Der Fall hat in Indien einen Nerv getroffen. Die Ermordung der jungen Frau an ihrem Arbeitsplatz hat das Sicherheitsgefühl der Ärzte erschüttert. Die Mediziner klagen schon länger, dass sie vermehrt Angriffen durch Patienten und deren Angehörige ausgesetzt seien. Die Hungerstreikenden fordern daher von der Politik Massnahmen gegen die «Kultur der Bedrohung». Auch wollen sie mehr Überwachungskameras und Polizisten in den Spitälern.

Der Mord hat aber nicht nur Ärzte schockiert, sondern die Inderinnen allgemein getroffen. Nach der Tat formierten sich in Kolkata und anderen Städten nächtliche Protestmärsche von Frauen. Sie klagten, dass sie nicht einmal mehr an ihrem Arbeitsplatz sicher seien. Sexuelle Gewalt und die Sicherheit von Frauen in der Öffentlichkeit sind ein grosses Thema seit 2012. Damals war eine Studentin bei einer Massenvergewaltigung in einem Bus in Delhi ermordet worden.

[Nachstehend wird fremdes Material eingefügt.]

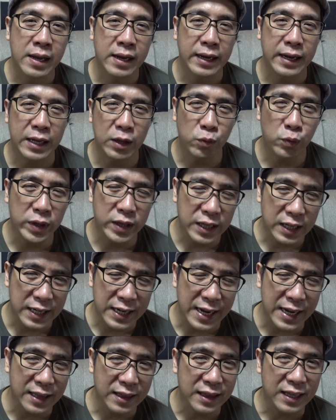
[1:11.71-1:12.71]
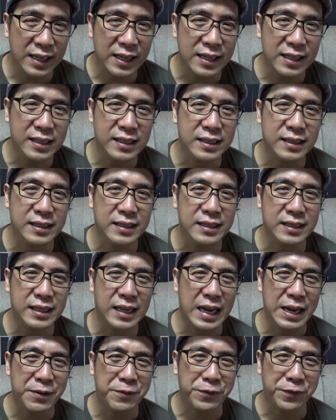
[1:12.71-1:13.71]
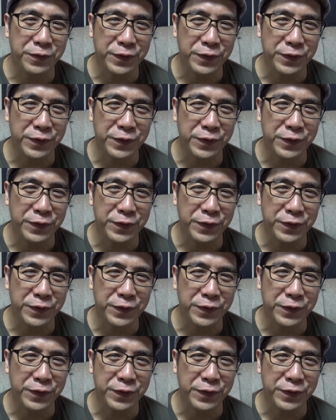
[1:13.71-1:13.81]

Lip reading: And with the 19s, I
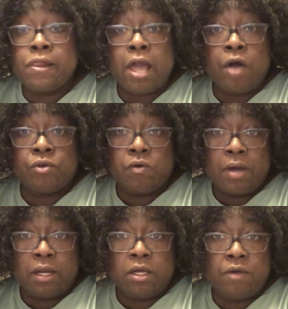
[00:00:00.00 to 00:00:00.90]
Y'all know
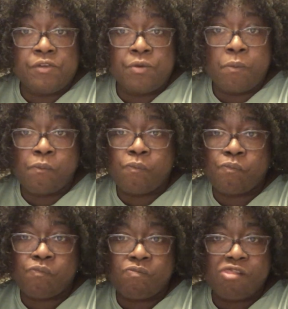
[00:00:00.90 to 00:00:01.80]
I love you.
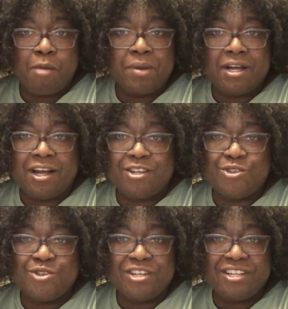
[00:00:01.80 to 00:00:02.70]
But God
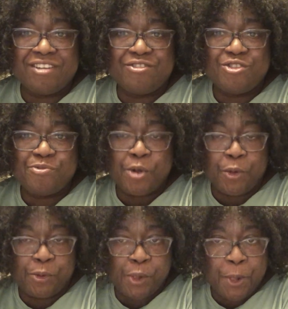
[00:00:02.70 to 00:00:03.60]
truly loves you the
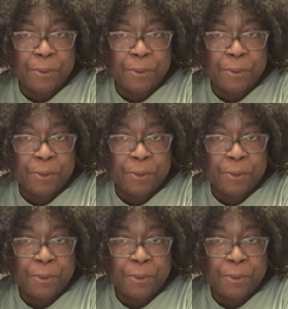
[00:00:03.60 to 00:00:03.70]
most.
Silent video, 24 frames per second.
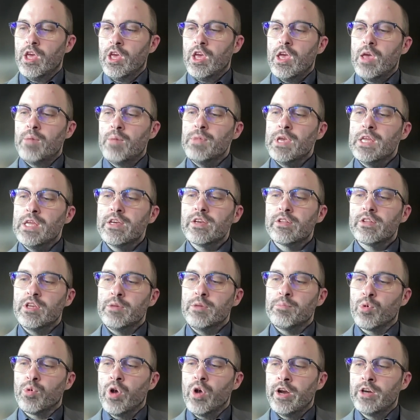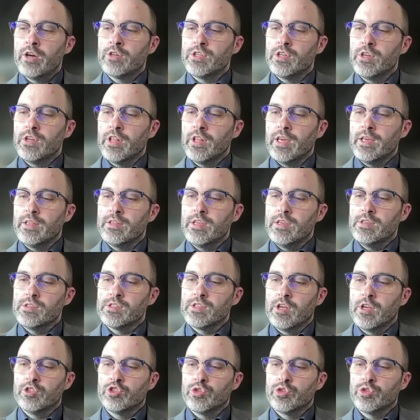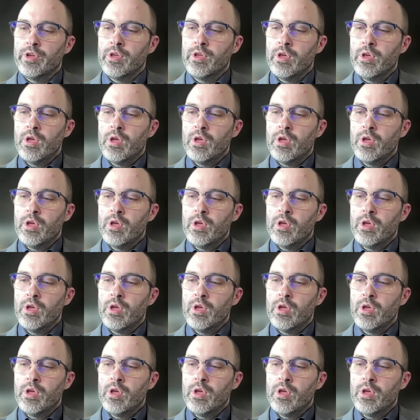Immediately prior to the 19th century,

Selbst beim Durga-Fest war der Mord ein Thema

Auch bei dem jährlichen Durga-Fest, das diese Woche in Indien begann und in Kolkata traditionell besonders gross gefeiert wird, war der Mord an der Ärztin Thema. Mehrere der temporären Festzelte, die der Göttin Durga gewidmet sind und deren Statuen oft Bezug auf aktuelle Fragen nehmen, griffen die Tat auf. Eines der Zelte zeigte ein totes Mädchen zu Füssen der Göttin, die sich voller Scham das Gesicht bedeckt.

Der Fall bringt die Regierung des nordindischen Teilstaats Westbengalen in Bedrängnis. Die Ministerpräsidentin Mamata Banerjee war angesichts der Proteste gezwungen, mehrere führende Polizei- und Gesundheitsbeamte zu entlassen. Den erzürnten Ärzten reicht dies aber nicht – sie fordern auch den Rücktritt des Gesundheitsministers von Westbengalen. Ein Treffen mit Vertretern der Regionalregierung brachte am Mittwoch keine Annäherung.

Nach der Vergewaltigung in dem Bus in Delhi hatte die Politik diverse Massnahmen zum besseren Schutz von Frauen ergriffen. An der Grundsituation hat sich aber wenig geändert: Viele Frauen vermeiden es, in der Dunkelheit ohne männliche Begleitung auf die Strasse zu gehen. Der Ausbau der Metro hat zwar die Situation in Delhi und anderen Städten verbessert, da es dort spezielle Frauenabteile gibt. Die meisten Frauen haben aber keine andere Wahl, als Busse und Rikschas zu nutzen. So leben sie mit der ständigen Angst vor Gewalt.